In cases where the sub-optimal designs were chosen we will probably find that either they were disastrous to the company involved or that they had to make a major design change at some point or that some other company came up with a better design.

The interesting thing about designing a machine or a sub-assembly of a machine part is that there are two opposing interests that need to be balanced - suitability to the application we are creating and simplicity of machining, assembling and maintaining.

How opposing these two aspects of someone's machine is, determines how realistic it will be to expect that such a design will go on and become the defactor design of that machine, in the future as well.

A good design must reconcile the two and do it while taking advantage of the latest breakthroughs in any field involved.

Another tough problem is to then sublimate the design by incorporating as many off-the-shelf parts as possible.

This is where machine design becomes art - because sometimes a survey of available off-the-shelf parts (suited best for whatever other purpose it was made for) can upend the machine design cycle - this can happen because of either the lack of suitable parts or if you're lucky, by a surfeit of them that might allow you to simplify your design, but in so many ways, that you now have to choose from a confusing array of suspects.

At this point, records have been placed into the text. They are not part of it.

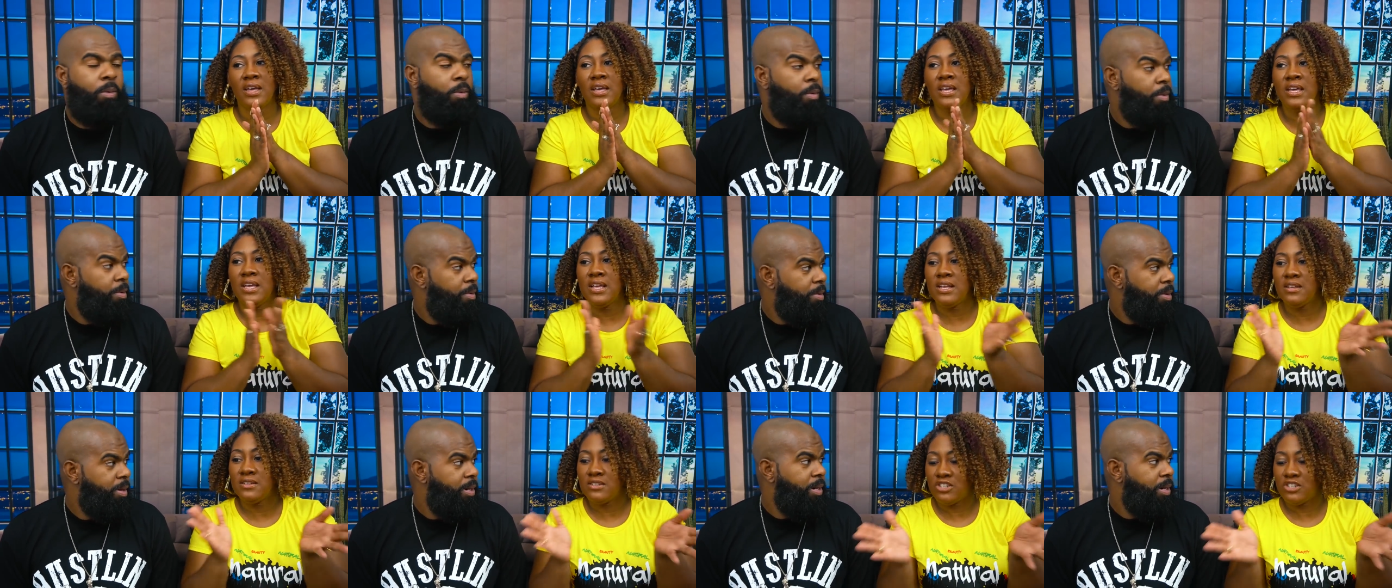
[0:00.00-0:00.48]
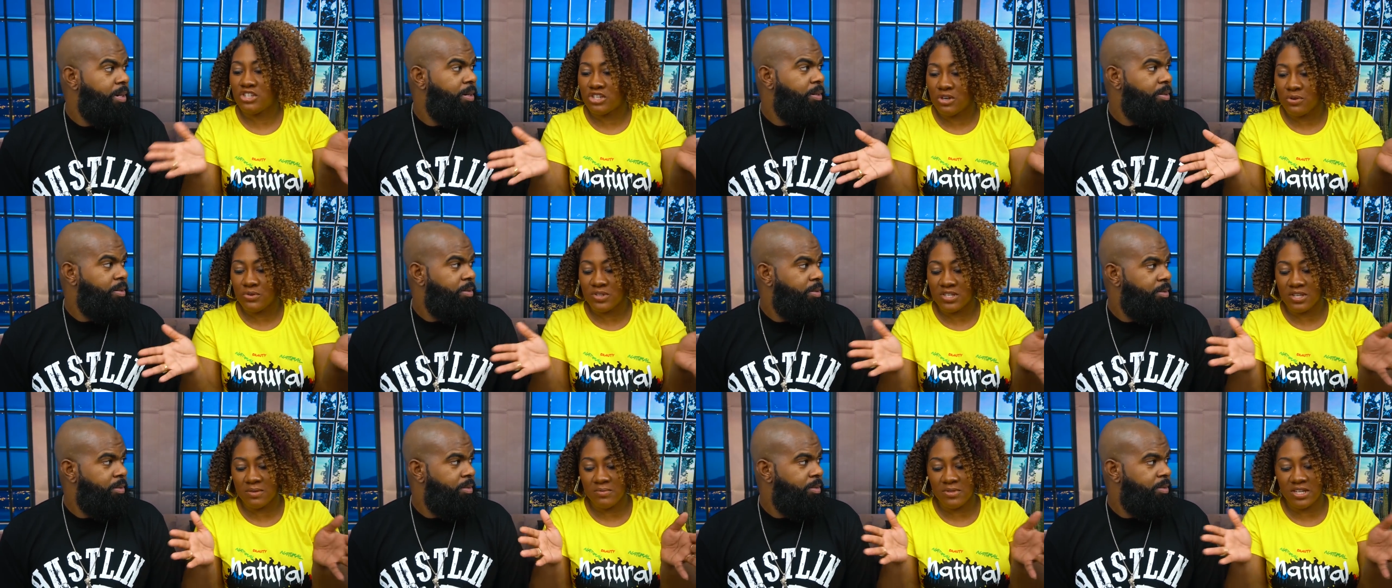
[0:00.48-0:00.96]
Speaker 1: he
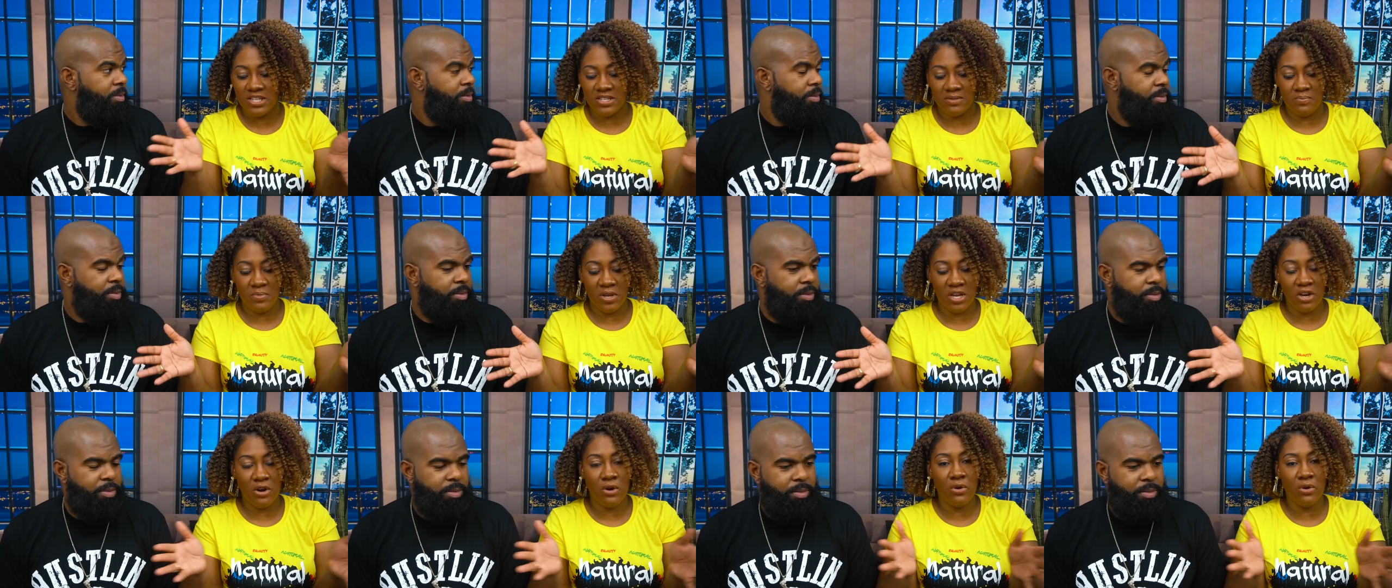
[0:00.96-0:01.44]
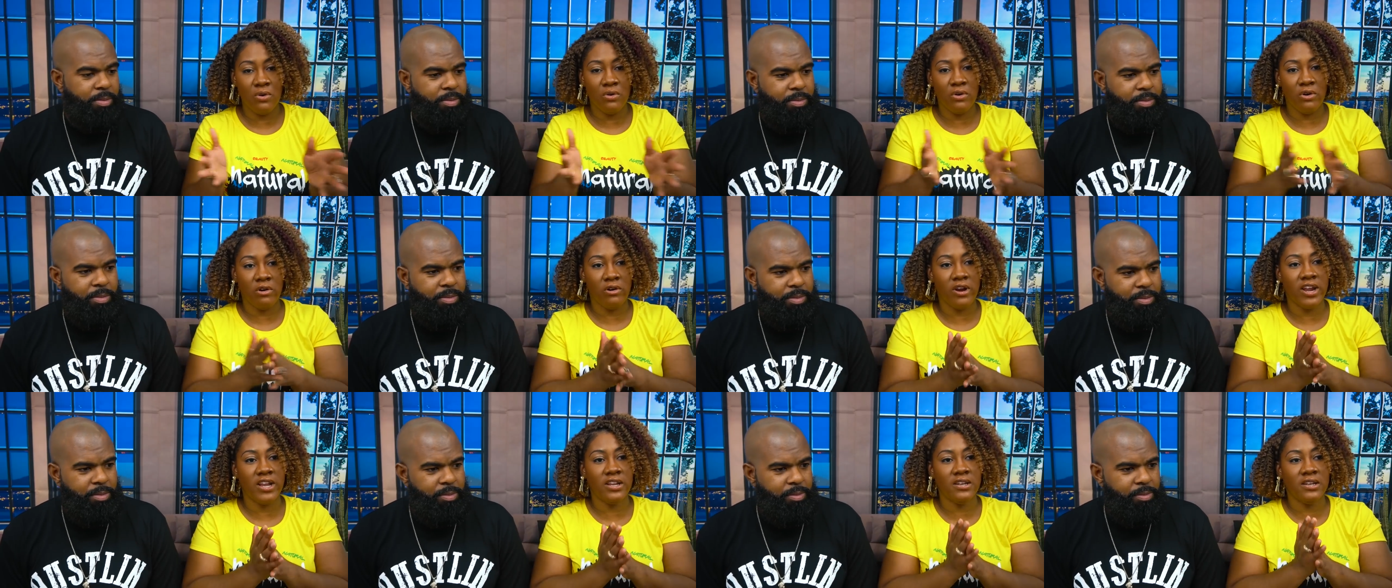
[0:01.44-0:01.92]
shows him this big old
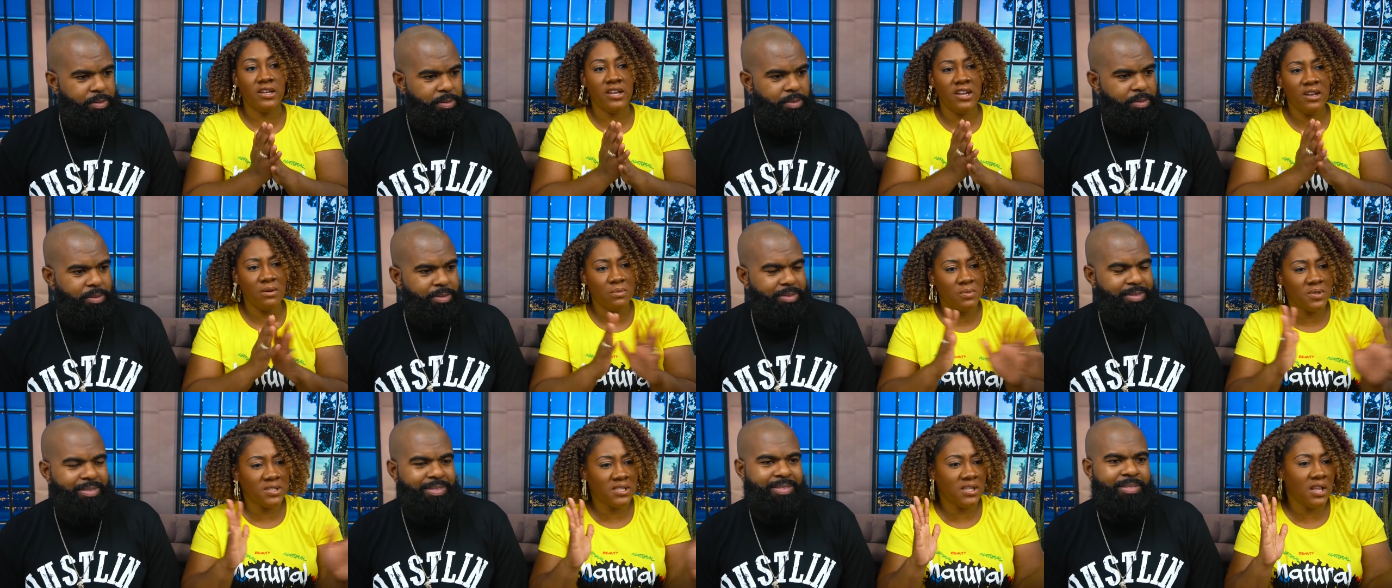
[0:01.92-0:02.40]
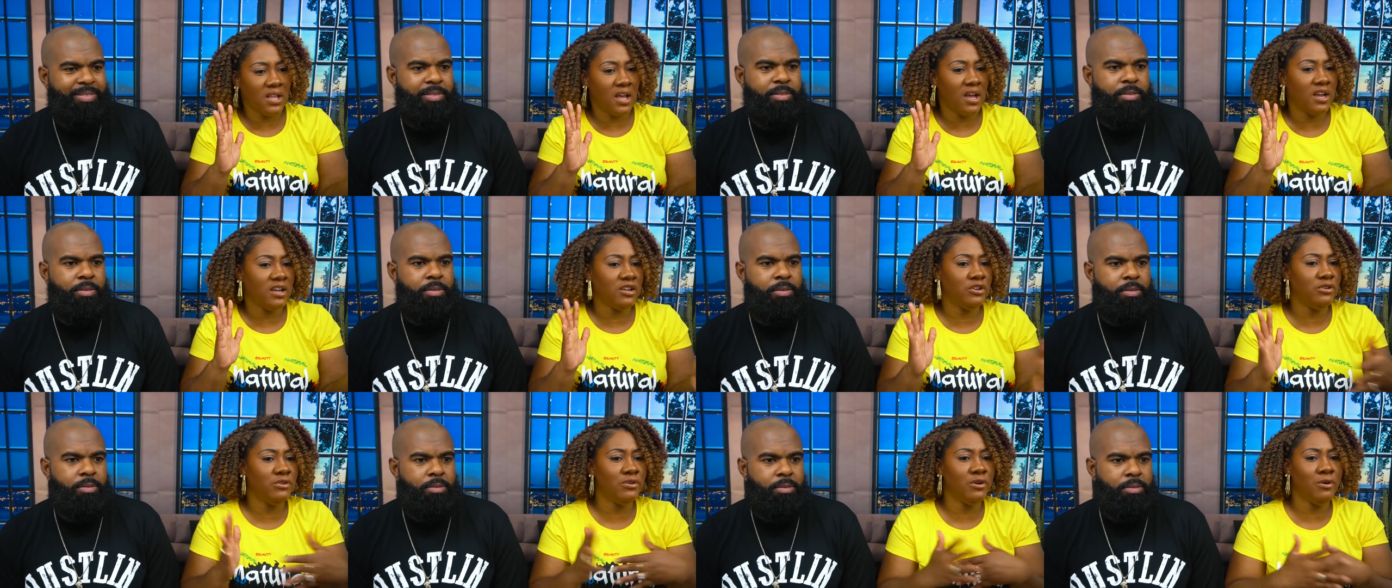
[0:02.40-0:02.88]
crate and he was
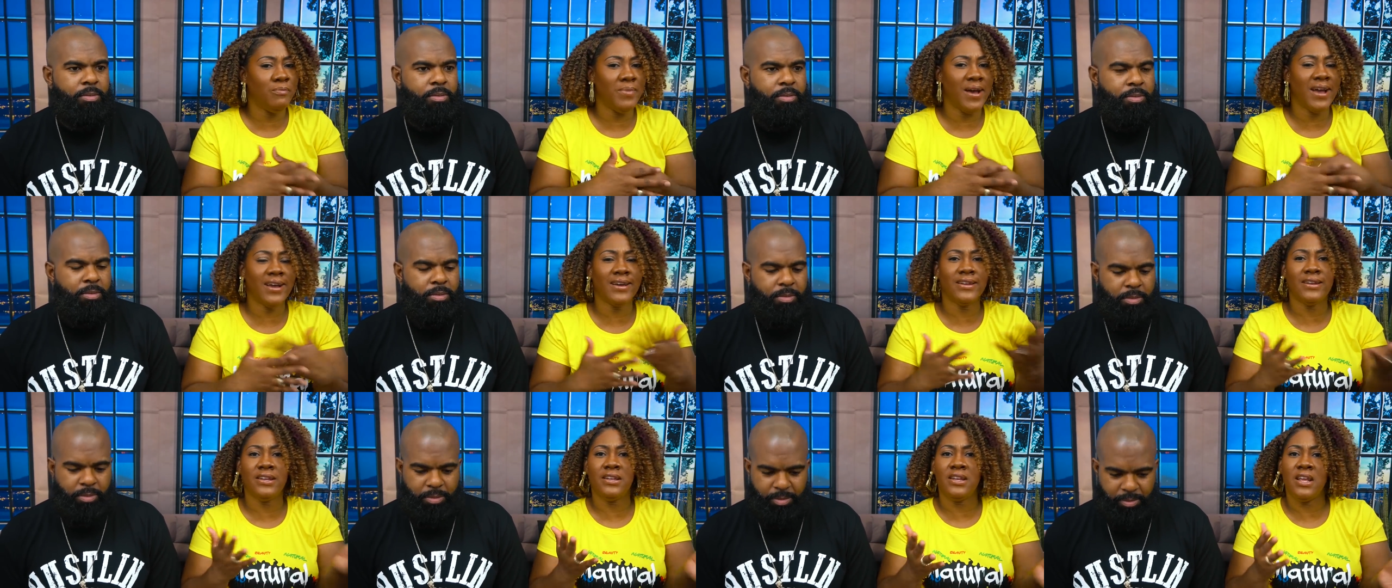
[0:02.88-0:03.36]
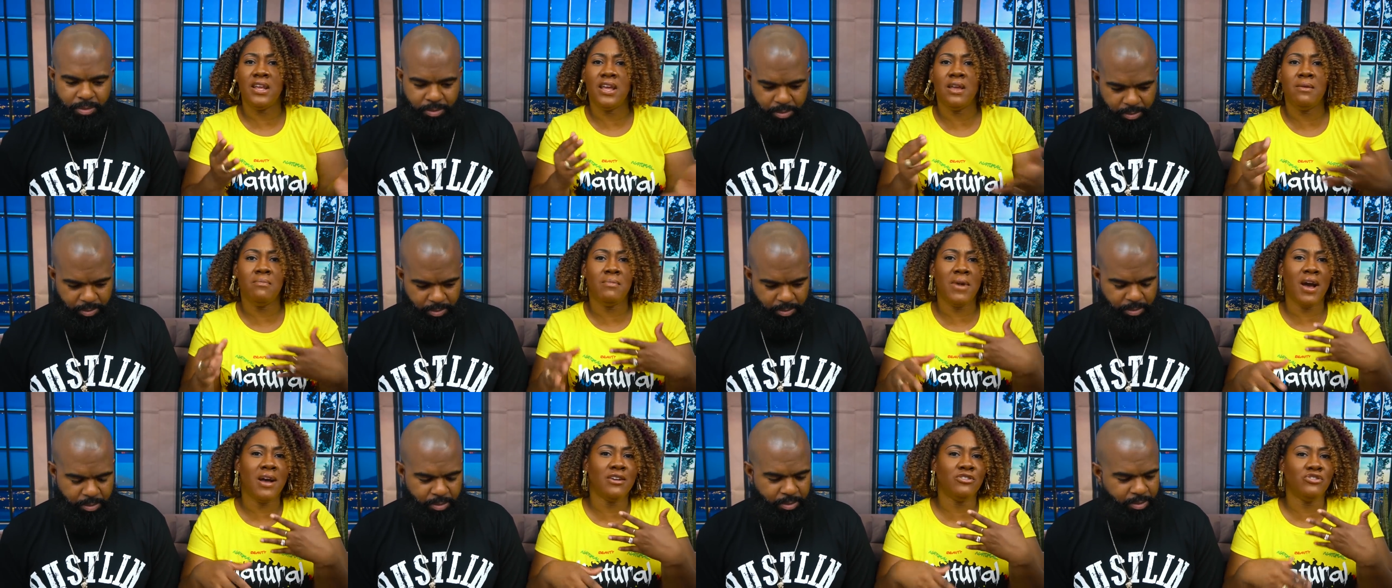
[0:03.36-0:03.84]
like you know back in the day
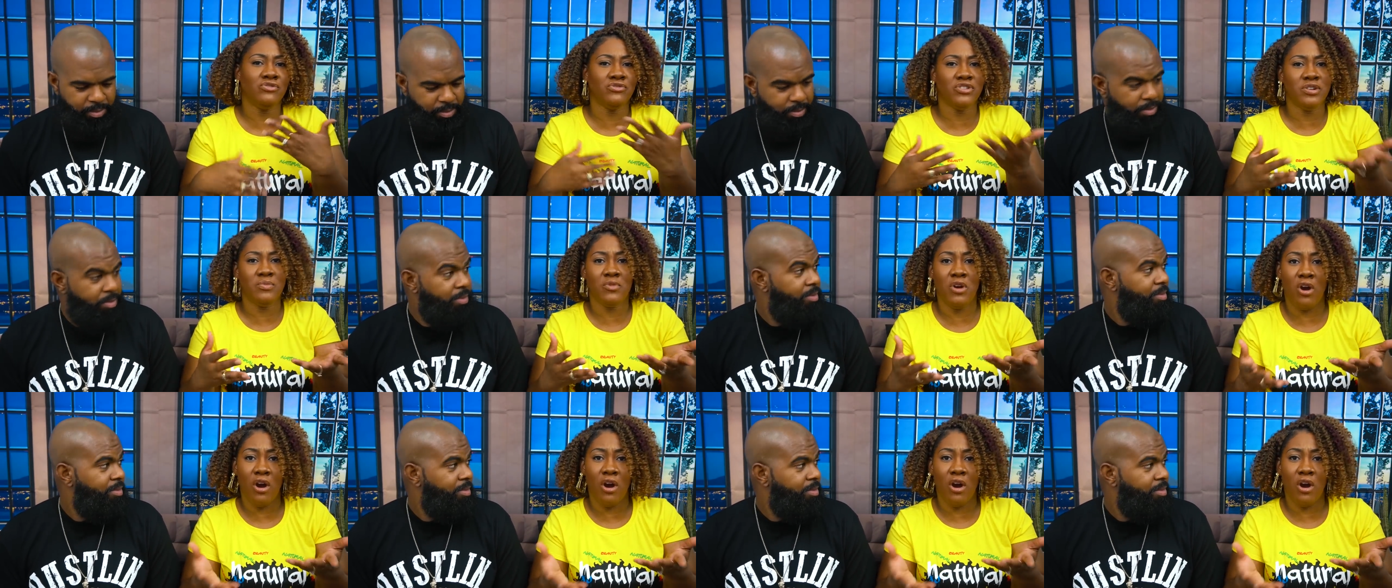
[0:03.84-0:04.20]
my dream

I have found that it is possible to use everyday parts in new ways. Creative work like that can save a lot of money (and frustruation) in finding an executable design within your budget. A good hardware store is a lucky treasure to find as it allows for serendipity.
But ultimately, pencil has to meet paper - many parts have to be custom designed or atleast customized in someway, if only to fasten then in the properway to the overal assembly. Patience is perhaps the only prerequisite once you start putting a design on paper. Start with an isometric drawing of the assembly and work your way down to detailed Front-Top-Side views of individual parts. Make sure to note measurement units used and all relevant dimensions.

Tuesday, April 14, 2009

Mechanical And Electrical Filters



At the turn of the 20th century, it was proven that the propagation of electric waves along electric lines was analogous to the propagation of elastic waves along mechanical lattices. Vincent’s model of a mechanical filter and Campbell’s equivalent electrical circuit are shown above. A mechanical and its equivalent electrical low-pass filter are shown below

Low Pass Mechanical System and Electrical Circuit



Text excerpt from L. Brillouin, Wave Propagation in Periodic Structures, 1946, pg 42 The mechanical low-pass filter consists of point masses joined by elastic elements that we might visualize as springs. The elastic elements each have two ends, one connected to one mass and one to another mass, while the masses are represented by single points. An electric line having all its condensers shunting the high frequencies may be regarded as a single line with the condensers connected between the line and ground at regular intervals. Then the inductances appear as having two ends connected to different condensers and the condensers are essentially points in the structure. Another way of looking at the problem is to regard the elastic forces as coupling forces in the electric line, while the masses and condensers are thought of as supplying inertial forces to their respective systems. End Excerpt

Mathematically too, the equations for the propagation of electric waves along low-pass, high-pass and band-pass electric filters are identical to the equations for the propagation of elastic waves along similarly constructed mechanical lattices.
The question can thus be asked: Are the mechanical and electrical sciences then analogous to each other and formulating the same principles with two different sets of laws and equations when in fact one set of laws is sufficient to express all that there is to be expressed.